March 23rd, 2009 8:32am PST

Summer School

Posted By Janice Kaspersen Comments

Summer, when people tend to spend a lot of time outdoors, is a good time to try to make them aware of stormwater management activities. (Flood season, whenever it occurs, is an even better time, but with a somewhat different emphasis.)

Beginning in June, a beachside parking lot in East Lyme, Connecticut, will feature what the city is calling its Outdoor Environmental Classroom. Half of the parking lot at Hole in the Wall Beach now has pervious pavement, while the conventionally paved half produces “a torrent” of runoff during a storm. The runoff will be monitored in real time to let kids, and adults for that matter, see what happens as it passes through several BMPs before reaching Long Island Sound. Signs will explain what’s happening, and information will also be uploaded to a Web site. The town engineer, Bill Scheer, acknowledges that it’s an attempt to also educate the adults by first getting the kids enthusiastic about stormwater treatment.

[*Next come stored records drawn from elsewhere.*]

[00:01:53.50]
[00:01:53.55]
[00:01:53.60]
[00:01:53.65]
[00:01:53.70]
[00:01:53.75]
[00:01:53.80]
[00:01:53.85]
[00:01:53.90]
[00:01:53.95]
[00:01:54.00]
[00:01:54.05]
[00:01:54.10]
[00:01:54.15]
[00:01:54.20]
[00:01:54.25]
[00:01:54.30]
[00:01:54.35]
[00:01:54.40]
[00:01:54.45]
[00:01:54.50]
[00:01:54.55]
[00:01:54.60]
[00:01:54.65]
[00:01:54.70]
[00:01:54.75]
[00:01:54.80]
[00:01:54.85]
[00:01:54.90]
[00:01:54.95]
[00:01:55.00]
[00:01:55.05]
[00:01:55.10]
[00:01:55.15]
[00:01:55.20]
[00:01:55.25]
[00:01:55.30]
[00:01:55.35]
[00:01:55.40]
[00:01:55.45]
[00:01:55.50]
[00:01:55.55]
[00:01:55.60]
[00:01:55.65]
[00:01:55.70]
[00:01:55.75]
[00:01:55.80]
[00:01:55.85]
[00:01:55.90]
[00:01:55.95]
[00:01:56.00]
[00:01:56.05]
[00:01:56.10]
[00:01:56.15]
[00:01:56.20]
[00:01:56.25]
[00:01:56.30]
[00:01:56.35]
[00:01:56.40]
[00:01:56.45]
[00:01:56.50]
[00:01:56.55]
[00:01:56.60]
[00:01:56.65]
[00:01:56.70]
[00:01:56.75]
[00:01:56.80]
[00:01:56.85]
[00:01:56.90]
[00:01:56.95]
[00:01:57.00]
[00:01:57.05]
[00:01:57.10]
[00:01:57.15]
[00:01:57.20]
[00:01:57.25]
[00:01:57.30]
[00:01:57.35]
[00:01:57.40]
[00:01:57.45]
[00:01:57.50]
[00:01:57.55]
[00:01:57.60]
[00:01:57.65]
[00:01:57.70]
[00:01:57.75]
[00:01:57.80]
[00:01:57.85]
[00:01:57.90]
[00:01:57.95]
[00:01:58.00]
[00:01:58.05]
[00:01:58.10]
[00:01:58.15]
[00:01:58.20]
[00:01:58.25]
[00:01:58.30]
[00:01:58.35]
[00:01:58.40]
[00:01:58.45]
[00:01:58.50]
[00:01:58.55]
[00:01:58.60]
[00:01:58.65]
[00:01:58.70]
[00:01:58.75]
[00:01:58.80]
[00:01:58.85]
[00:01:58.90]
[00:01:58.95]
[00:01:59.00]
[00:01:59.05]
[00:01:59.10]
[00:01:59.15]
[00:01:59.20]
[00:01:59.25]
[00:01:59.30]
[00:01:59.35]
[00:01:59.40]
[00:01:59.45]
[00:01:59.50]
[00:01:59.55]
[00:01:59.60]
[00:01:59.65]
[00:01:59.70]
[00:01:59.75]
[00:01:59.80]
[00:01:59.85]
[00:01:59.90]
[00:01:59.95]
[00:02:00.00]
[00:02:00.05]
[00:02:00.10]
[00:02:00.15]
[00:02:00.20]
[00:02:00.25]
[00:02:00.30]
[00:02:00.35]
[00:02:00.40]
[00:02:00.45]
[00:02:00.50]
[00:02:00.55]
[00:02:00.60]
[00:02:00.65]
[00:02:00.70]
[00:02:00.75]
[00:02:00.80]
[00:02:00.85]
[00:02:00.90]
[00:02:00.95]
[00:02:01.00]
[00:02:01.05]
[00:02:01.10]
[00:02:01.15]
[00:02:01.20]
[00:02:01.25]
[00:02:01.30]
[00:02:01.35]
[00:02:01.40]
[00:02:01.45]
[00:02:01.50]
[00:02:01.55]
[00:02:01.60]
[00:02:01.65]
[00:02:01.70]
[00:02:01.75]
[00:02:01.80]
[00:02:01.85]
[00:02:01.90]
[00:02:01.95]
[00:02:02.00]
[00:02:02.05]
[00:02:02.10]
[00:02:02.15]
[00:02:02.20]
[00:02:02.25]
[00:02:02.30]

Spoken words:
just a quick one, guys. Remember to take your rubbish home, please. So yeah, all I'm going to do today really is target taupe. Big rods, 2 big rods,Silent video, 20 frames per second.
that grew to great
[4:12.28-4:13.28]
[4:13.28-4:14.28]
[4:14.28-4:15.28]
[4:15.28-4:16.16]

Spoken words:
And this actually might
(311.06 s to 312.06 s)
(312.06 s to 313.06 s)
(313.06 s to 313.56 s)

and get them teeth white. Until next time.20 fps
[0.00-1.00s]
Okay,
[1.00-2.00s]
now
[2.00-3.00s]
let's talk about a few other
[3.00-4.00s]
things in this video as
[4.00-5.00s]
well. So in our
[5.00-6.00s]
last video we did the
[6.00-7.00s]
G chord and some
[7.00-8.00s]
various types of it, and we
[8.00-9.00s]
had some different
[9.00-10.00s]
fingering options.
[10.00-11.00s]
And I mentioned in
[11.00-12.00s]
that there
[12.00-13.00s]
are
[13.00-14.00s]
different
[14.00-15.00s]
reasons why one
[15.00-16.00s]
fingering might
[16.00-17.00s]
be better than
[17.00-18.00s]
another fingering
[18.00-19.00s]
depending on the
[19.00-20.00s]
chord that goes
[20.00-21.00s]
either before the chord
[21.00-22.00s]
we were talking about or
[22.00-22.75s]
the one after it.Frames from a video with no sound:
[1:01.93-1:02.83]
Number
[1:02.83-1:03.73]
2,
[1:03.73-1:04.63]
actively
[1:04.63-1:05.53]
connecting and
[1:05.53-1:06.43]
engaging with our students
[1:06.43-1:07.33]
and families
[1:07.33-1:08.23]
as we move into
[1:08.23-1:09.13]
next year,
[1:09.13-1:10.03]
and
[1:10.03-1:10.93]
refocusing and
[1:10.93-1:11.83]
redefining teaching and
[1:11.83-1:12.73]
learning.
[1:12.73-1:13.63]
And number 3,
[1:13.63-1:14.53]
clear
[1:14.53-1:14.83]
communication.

Several cities have similar demonstration or educational sites. One of the biggest and most ambitious is the Santa Monica Urban Runoff Recycling Facility, or SMURRF, which treats primarily dry-weather urban runoff before it reaches California’s Santa Monica Bay. The unusual and eye-catching structure has an elevated walkway that allows visitors to watch the water-treatment process. The whole treatment facility was designed with education as one of its goals, including the placement and orientation of the treatment equipment for easy viewing, rather than accommodating viewers as an afterthought. It’s been successful in attracting visitors.

Does your area have an easily accessible site to demonstrate the ins and outs of stormwater? If so, how was it funded? The East Lyme facility, in addition to state and federal money, received equipment donations from the companies whose products are featured there.